I’ve been catching colours. They are in glass bottles and every colour is connected to the landscape and has a story behind it. The brightest ink, a pinkish red, is made from pokeweed berries, a plant that grows everywhere and people try to eradicate in vain these days. The Spanish named it after its colour, hierba carmín, carmine red. It was traditionally used to dye fabrics but also to paint fingernails. The faint green is made from lichen that grow on the drystone walls of the ruins. The black was made in summer, oak galls found on a walk were crushed and mixed with spring water, rusty nails from one of the abandoned houses and left in the sun for a week. Greater celandine gave a beautiful yellow. The colour of the plant, flower, berry, wall scrapings, tree parts, metal items —you can experiment with anything—isn’t always the colour you will get after you’ve processed it. Some colours that are most present in the landscape are the hardest to catch: green is hard to get, especially a bright or a dark green, and blue, blue is a dream. It is in the sky, in the water, it is on the doors and window frames of the houses where people once lived.
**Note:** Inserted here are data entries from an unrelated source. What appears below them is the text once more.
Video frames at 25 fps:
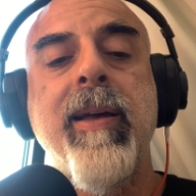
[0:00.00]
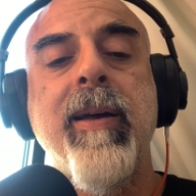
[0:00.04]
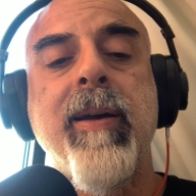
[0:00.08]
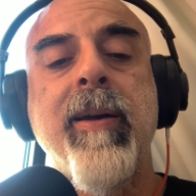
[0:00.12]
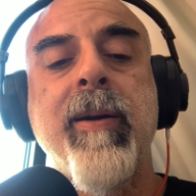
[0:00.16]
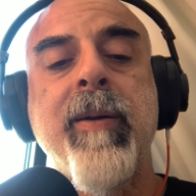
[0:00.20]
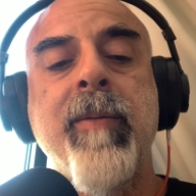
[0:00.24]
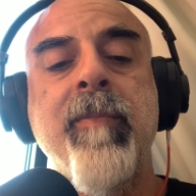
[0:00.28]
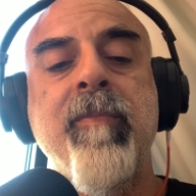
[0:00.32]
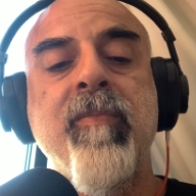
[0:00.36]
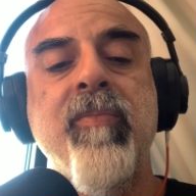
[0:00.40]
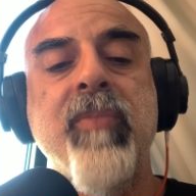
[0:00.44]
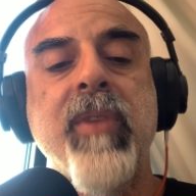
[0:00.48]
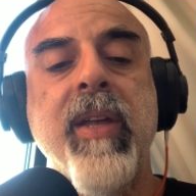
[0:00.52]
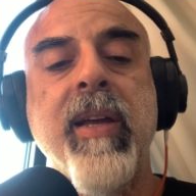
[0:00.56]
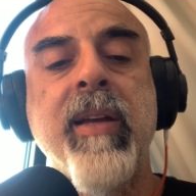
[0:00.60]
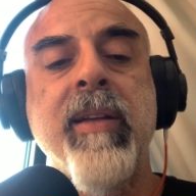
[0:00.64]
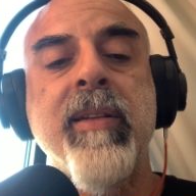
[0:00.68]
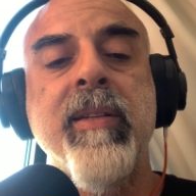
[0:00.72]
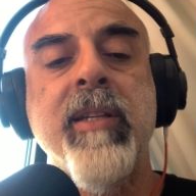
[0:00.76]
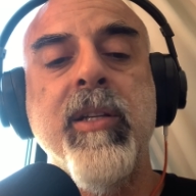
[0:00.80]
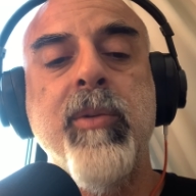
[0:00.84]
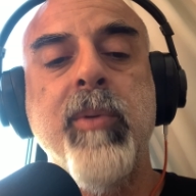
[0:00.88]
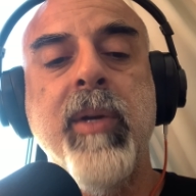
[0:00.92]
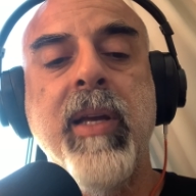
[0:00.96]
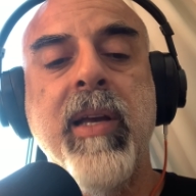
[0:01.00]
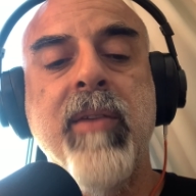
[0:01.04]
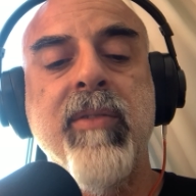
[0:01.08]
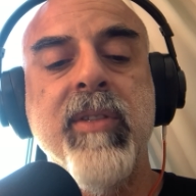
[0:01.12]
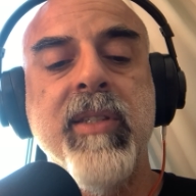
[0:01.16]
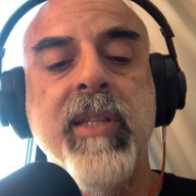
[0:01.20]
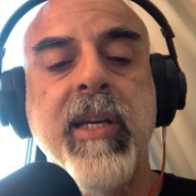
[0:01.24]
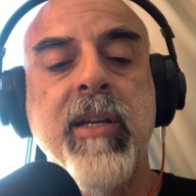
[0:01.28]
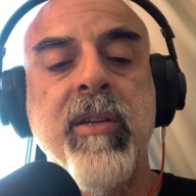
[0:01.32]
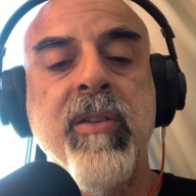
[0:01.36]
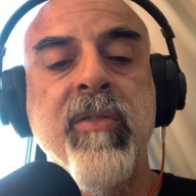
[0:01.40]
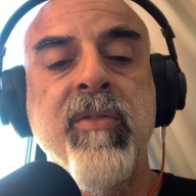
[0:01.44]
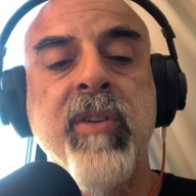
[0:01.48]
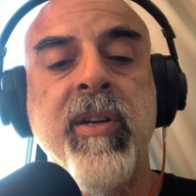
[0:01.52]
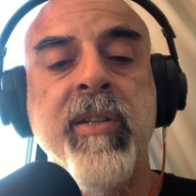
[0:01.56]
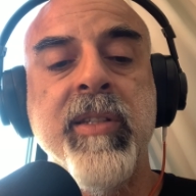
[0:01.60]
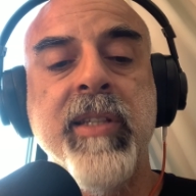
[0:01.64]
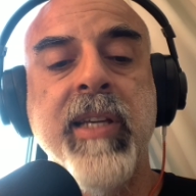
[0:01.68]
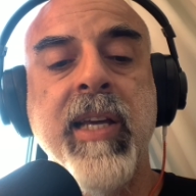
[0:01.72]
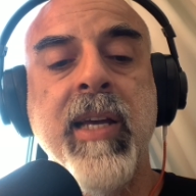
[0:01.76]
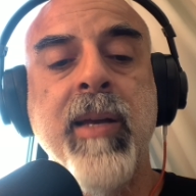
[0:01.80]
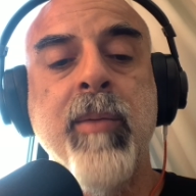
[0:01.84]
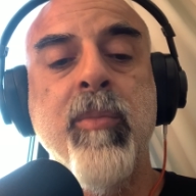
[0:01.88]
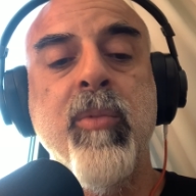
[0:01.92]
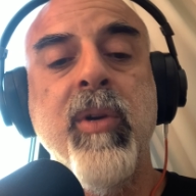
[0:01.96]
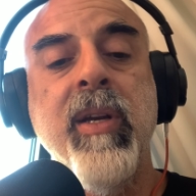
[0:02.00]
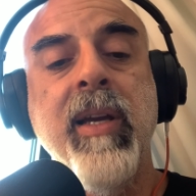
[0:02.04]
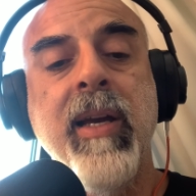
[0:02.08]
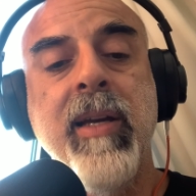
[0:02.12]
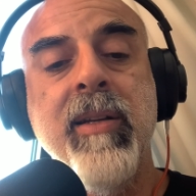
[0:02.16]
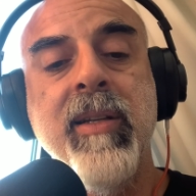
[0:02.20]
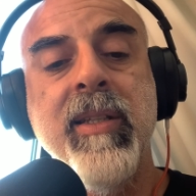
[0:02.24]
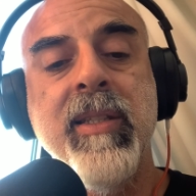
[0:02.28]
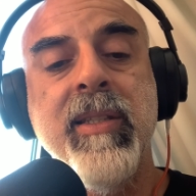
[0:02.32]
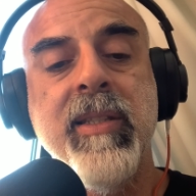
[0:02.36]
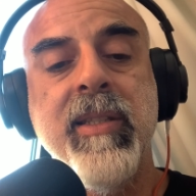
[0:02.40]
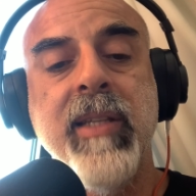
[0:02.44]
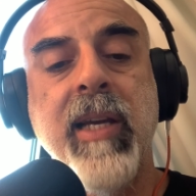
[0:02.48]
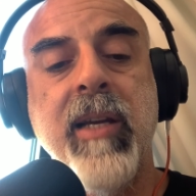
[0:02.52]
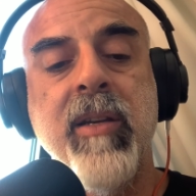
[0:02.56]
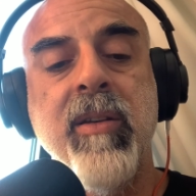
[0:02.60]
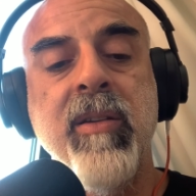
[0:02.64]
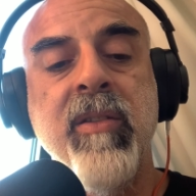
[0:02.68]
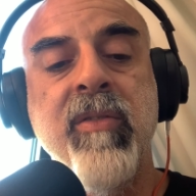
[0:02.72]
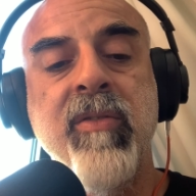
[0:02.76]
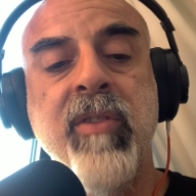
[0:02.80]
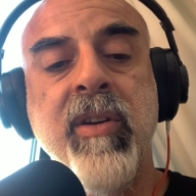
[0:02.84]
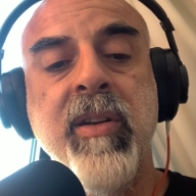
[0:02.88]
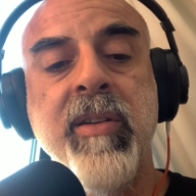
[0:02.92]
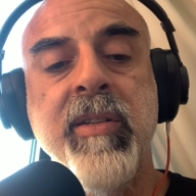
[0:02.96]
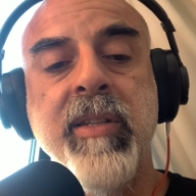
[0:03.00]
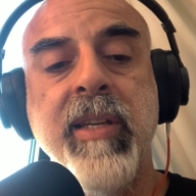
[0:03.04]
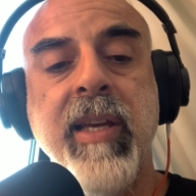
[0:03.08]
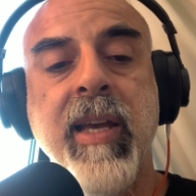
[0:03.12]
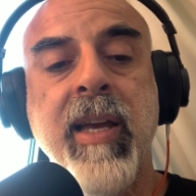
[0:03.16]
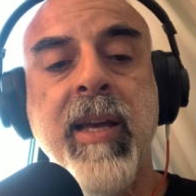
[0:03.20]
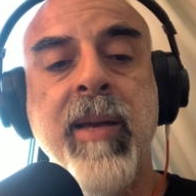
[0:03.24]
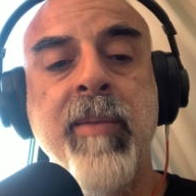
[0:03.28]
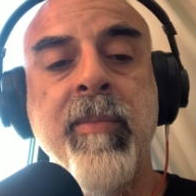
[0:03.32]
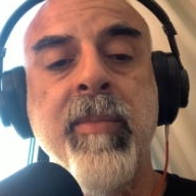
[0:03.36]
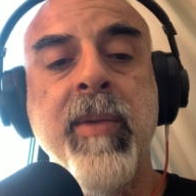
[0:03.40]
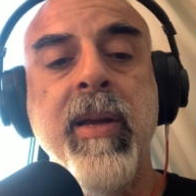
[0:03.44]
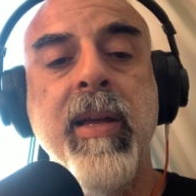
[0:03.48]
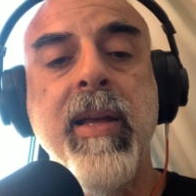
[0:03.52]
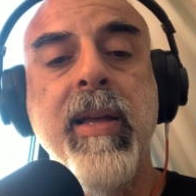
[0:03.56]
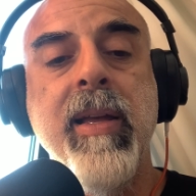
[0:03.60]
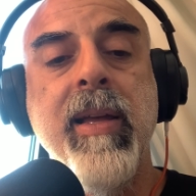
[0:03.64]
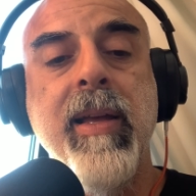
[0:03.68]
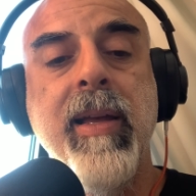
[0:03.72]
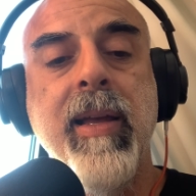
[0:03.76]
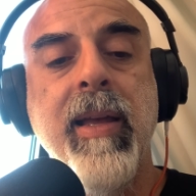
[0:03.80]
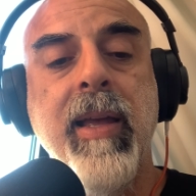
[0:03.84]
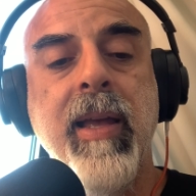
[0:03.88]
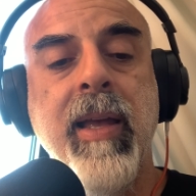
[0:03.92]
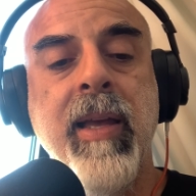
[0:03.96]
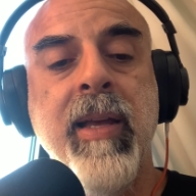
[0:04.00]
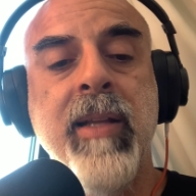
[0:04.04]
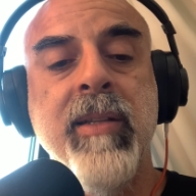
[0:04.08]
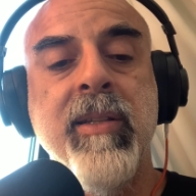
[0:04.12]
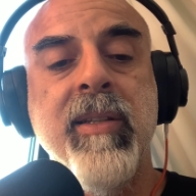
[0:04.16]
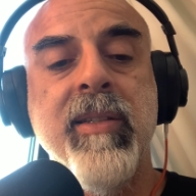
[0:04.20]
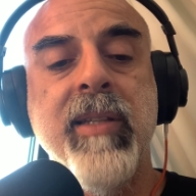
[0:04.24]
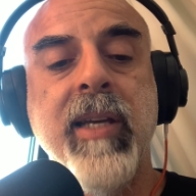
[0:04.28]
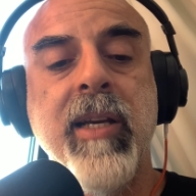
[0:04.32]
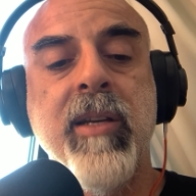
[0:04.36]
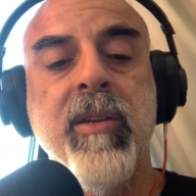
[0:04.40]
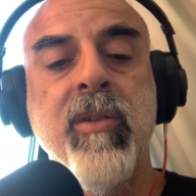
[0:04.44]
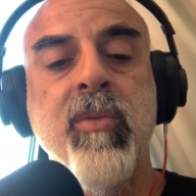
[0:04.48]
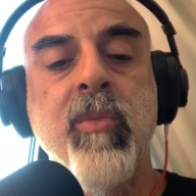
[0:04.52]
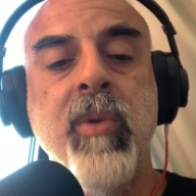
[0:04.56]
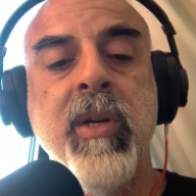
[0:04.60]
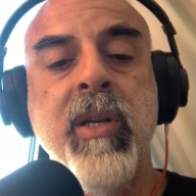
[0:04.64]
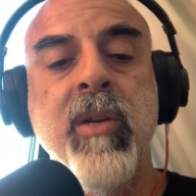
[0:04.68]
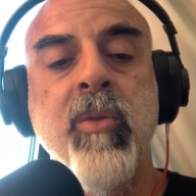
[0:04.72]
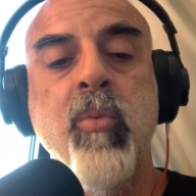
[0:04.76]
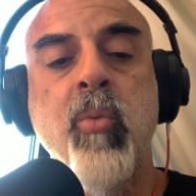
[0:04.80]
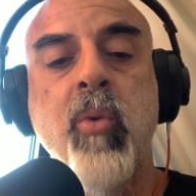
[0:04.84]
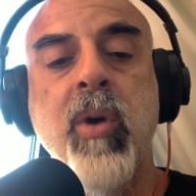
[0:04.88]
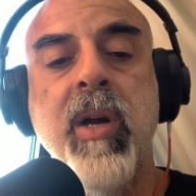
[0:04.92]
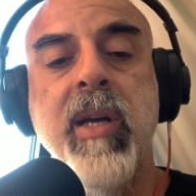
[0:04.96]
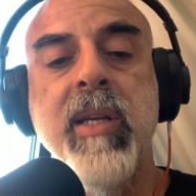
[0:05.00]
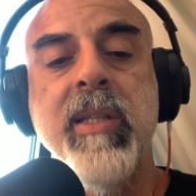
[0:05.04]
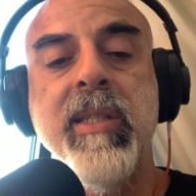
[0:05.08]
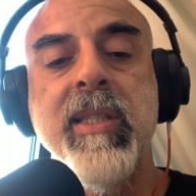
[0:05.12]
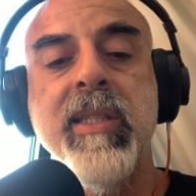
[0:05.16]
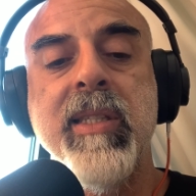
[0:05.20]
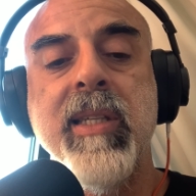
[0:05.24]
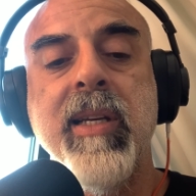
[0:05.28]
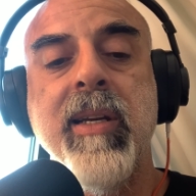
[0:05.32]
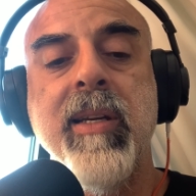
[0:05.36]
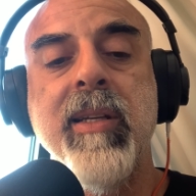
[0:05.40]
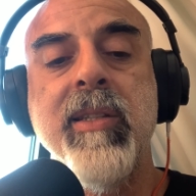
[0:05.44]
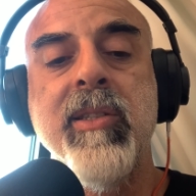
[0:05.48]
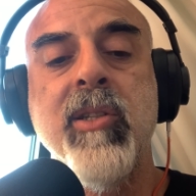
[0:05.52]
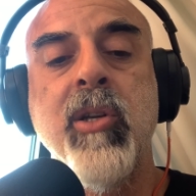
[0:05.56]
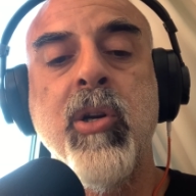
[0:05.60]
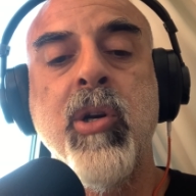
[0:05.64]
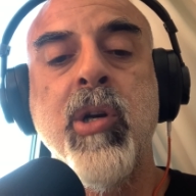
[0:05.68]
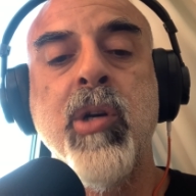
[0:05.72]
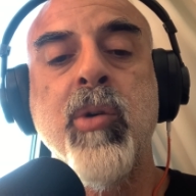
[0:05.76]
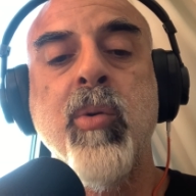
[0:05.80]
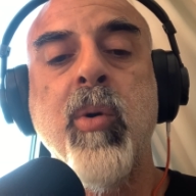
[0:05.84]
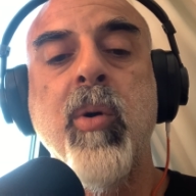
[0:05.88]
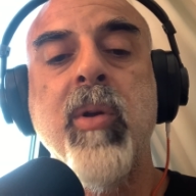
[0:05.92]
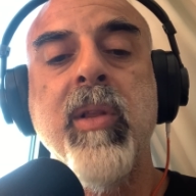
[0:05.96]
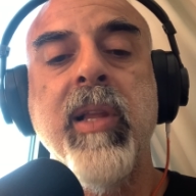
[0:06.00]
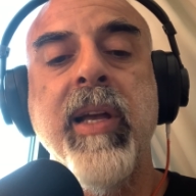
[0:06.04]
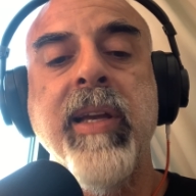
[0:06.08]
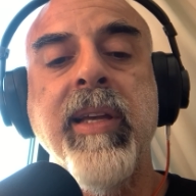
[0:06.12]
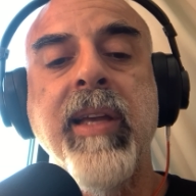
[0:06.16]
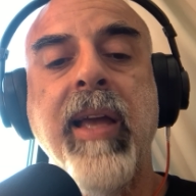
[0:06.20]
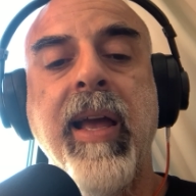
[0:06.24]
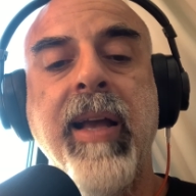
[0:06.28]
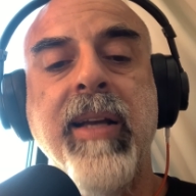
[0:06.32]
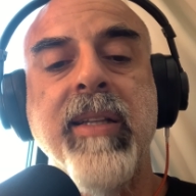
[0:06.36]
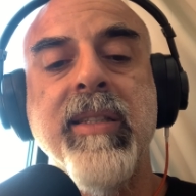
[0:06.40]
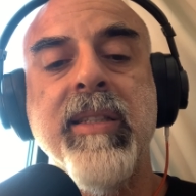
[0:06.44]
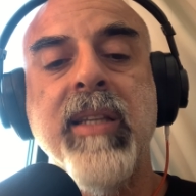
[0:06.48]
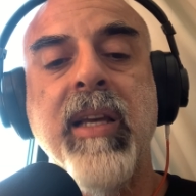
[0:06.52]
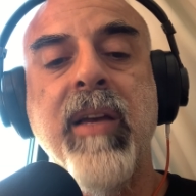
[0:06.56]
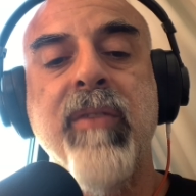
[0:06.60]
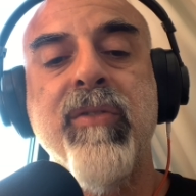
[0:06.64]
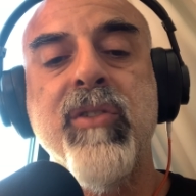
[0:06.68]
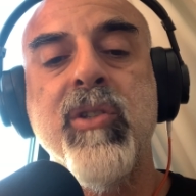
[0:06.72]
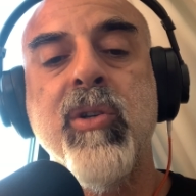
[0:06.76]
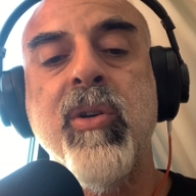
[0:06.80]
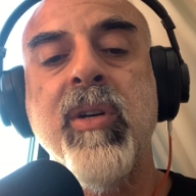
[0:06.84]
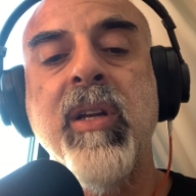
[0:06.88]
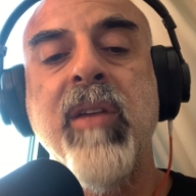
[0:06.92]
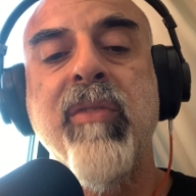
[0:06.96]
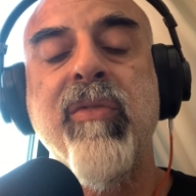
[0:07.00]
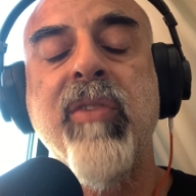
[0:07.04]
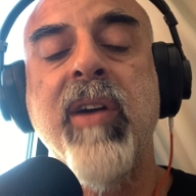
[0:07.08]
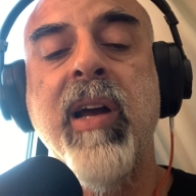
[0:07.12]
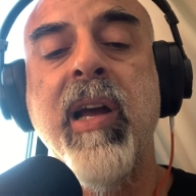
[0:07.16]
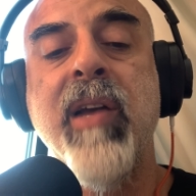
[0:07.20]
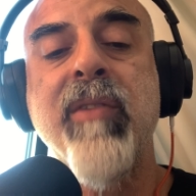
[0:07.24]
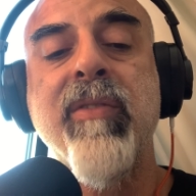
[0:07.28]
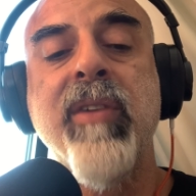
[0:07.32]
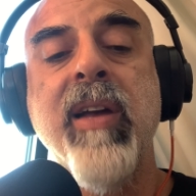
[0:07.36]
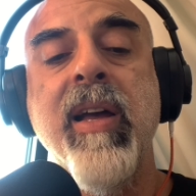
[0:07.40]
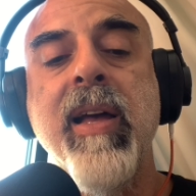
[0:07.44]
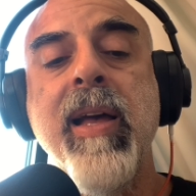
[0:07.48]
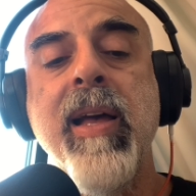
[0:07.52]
And did we have a second voncam? We had a second voncam, and the second one was the Rolei XF35,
“Exercise in being here” is an installation in 3 parts that combines the past and the present, reality and imagination. It is about leaving, about what is left behind, about longing, dreaming, creating something new with what has been around for a long time, using local materials like plants and stones, stories from the local people and the history of the place; in a way mirroring what is happening in O Castro Art Village where a new story is being written, respecting the history and archeology of the village while breathing new life in it through art, attentiveness, a sharing of minds, a bringing together of people and ideas.


1. Ruin
* Carmine red plant stalks with paper boats folded out of an old account pad that was found in one of the old houses in O Castro.
* A business suit that was worn by the artist during her journey to O Castro and working process and got transformed by drawing a dry stone wall on the fabric, similar to the walls the ruined building is made from.
* A white shirt that was worn by the artist, dyed carmine red with berries from the pokeweed plant.
* Blue bucket with a paper boat

2. Gallery space
* Forest made out of carmine red plant stalks with paper boats folded out of an old account pad that was found in one of the old houses in O Castro, supported by stones covered with mosses and little plants.
* Drawings made with natural pokeberry ink (hierba carmín)
* Seeds laid out on paper sheets resembling a mysterious language
* Glass bottle with ink and materials that were used in the creation of the installation
* Polaroid photos

3. Geodesic dome
* Video of the seeds of the erodium cicutarium, sound installation
* Lichen carpet


 
 



11.12.24

Exercise in Being Here, Day 15: catching the flavour of O Castro in kombucha

 


I didn't come alone to O Castro, I brought scobys, symbiotic cultures of bacteria and yeast. In the first days here I used them to make kombucha and today I prepared the second fermentation. Kombucha is made by leaving a scoby for 10 to 14 days in a mixture of tea, sugar and starter liquid (kombucha from the former batch). A new scoby will form on top and the sweet tea will turn into kombucha. For the second fermentation the liquid is poured into airtight bottles and fruit or herbs can be added. I made one with hibiscus flowers and lemon, another with fresh turmeric and lemon and a special O Castro kombucha with ingredients that are available at the moment: apples, mint and calendula flowers. In the weekend, when I will give a kombucha workshop (and show other things you can do with a scoby) we will taste it!